Data for review:
[Start of section]

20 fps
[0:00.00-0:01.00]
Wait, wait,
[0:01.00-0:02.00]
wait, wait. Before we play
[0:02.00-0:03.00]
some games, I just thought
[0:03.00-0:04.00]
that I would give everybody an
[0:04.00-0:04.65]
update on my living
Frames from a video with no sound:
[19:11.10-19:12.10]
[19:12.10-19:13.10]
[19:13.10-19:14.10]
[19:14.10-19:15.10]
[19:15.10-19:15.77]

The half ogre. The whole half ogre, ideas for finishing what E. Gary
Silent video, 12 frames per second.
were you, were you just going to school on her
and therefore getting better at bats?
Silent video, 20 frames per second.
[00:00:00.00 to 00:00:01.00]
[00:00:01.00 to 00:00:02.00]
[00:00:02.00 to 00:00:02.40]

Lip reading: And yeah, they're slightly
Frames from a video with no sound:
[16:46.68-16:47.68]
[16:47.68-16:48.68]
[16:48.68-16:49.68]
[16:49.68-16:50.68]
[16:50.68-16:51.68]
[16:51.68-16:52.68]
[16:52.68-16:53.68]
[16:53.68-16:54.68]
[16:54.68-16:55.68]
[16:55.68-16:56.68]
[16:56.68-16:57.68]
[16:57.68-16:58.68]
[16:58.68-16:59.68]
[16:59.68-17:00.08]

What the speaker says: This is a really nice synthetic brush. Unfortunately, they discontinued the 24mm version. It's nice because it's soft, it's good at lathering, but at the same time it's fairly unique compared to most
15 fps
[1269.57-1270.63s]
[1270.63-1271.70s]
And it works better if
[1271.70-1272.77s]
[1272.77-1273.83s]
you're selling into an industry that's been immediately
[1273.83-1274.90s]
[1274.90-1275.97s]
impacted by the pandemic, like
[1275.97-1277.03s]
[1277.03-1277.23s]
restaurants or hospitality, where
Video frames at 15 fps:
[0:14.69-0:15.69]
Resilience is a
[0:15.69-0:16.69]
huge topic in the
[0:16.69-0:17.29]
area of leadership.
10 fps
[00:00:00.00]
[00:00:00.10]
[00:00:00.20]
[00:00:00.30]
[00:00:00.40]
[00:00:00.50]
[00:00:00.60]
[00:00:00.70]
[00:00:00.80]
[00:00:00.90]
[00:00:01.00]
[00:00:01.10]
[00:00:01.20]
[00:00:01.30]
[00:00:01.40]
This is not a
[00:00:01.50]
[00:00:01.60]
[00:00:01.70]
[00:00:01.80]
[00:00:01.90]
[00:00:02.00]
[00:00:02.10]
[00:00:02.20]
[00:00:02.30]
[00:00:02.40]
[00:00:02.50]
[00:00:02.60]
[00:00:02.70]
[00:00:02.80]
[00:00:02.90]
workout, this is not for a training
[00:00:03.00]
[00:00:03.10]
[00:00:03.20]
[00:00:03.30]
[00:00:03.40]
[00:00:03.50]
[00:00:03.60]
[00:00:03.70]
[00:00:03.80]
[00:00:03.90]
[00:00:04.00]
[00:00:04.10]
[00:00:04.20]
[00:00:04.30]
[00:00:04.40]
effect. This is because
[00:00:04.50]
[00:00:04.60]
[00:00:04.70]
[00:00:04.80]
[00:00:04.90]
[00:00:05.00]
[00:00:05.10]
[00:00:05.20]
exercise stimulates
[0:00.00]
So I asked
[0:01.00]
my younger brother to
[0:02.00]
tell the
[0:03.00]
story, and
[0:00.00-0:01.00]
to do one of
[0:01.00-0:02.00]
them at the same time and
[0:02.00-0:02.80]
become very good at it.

[End of section]

Work instructions: The required answer is the exact run of lines above starting at the line with "[16:58.68-16:59.68]" and ending at the line with "[00:00:00.10]", with both ends present.

Response to this task:
[16:58.68-16:59.68]
[16:59.68-17:00.08]

What the speaker says: This is a really nice synthetic brush. Unfortunately, they discontinued the 24mm version. It's nice because it's soft, it's good at lathering, but at the same time it's fairly unique compared to most
15 fps
[1269.57-1270.63s]
[1270.63-1271.70s]
And it works better if
[1271.70-1272.77s]
[1272.77-1273.83s]
you're selling into an industry that's been immediately
[1273.83-1274.90s]
[1274.90-1275.97s]
impacted by the pandemic, like
[1275.97-1277.03s]
[1277.03-1277.23s]
restaurants or hospitality, where
Video frames at 15 fps:
[0:14.69-0:15.69]
Resilience is a
[0:15.69-0:16.69]
huge topic in the
[0:16.69-0:17.29]
area of leadership.
10 fps
[00:00:00.00]
[00:00:00.10]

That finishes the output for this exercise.